**BRIEF:** Restate word for word only the lines running from the one with "[0:05.00-0:06.00]" to the end of the data, both ends included. Omit any pictures.

**Stored data:**
==================================================
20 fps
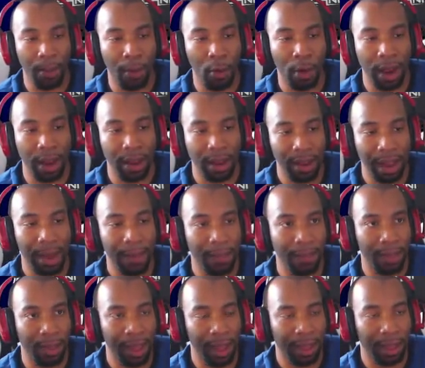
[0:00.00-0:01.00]

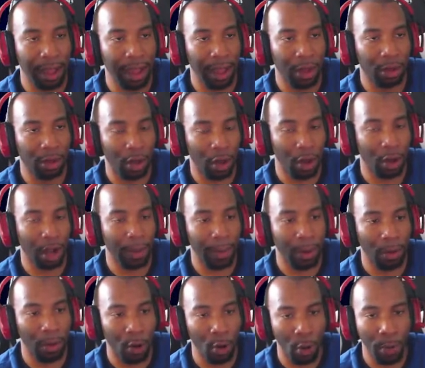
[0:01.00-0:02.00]
in-depth detailed talk
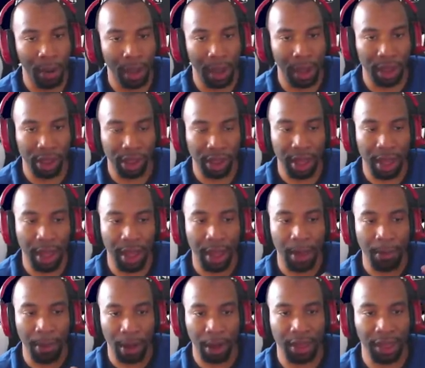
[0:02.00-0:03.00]
about OBS,
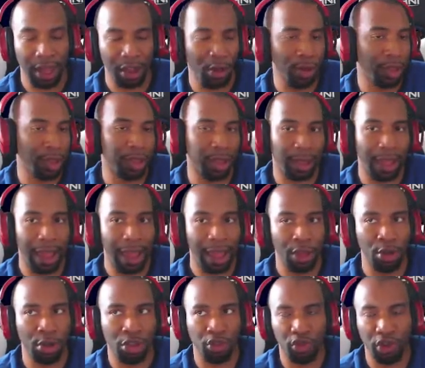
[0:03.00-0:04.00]
because I use this a lot. I
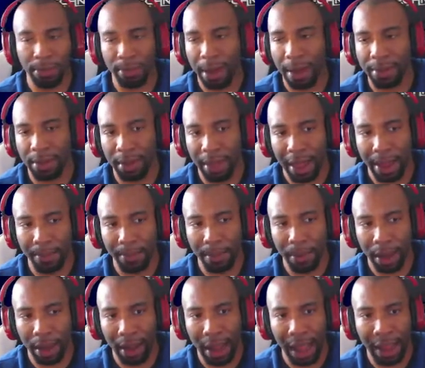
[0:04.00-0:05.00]
use Streamlabs a lot,
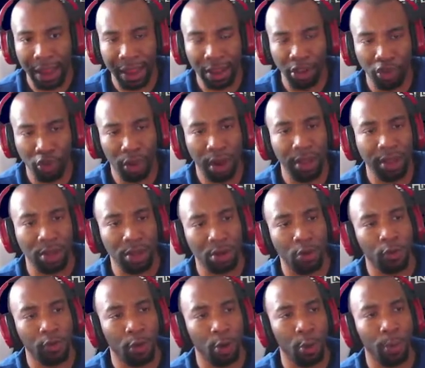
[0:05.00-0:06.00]
but I didn't transition
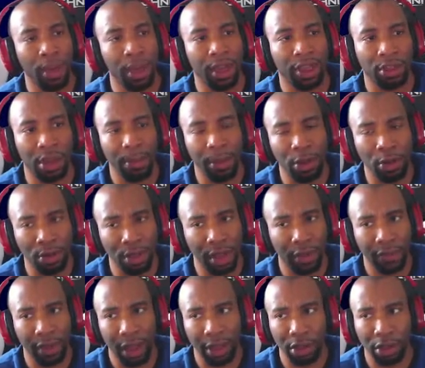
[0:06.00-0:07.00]
over to OBS. So I've been using it
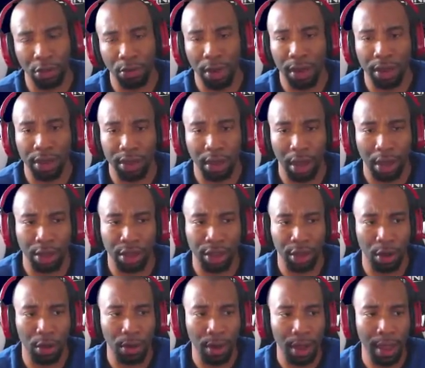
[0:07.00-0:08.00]
for like 2 years now.
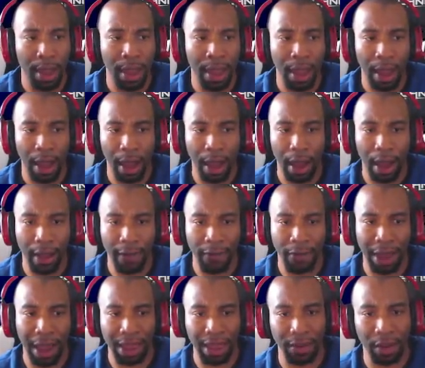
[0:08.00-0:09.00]
So if you
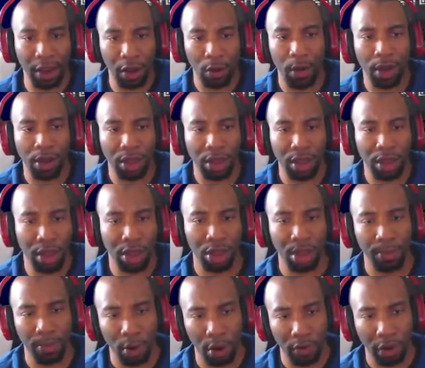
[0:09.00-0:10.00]
guys have any questions, this is
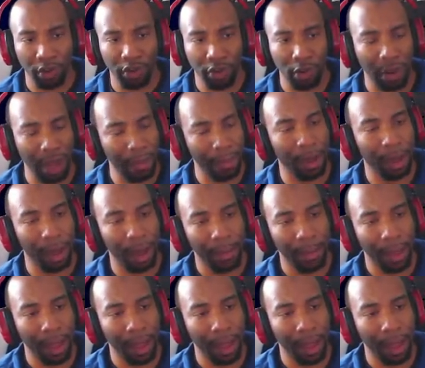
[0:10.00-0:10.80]
your boy Retro, hit me up.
==================================================
**WRITTEN RESPONSE:**
[0:05.00-0:06.00]
but I didn't transition
[0:06.00-0:07.00]
over to OBS. So I've been using it
[0:07.00-0:08.00]
for like 2 years now.
[0:08.00-0:09.00]
So if you
[0:09.00-0:10.00]
guys have any questions, this is
[0:10.00-0:10.80]
your boy Retro, hit me up.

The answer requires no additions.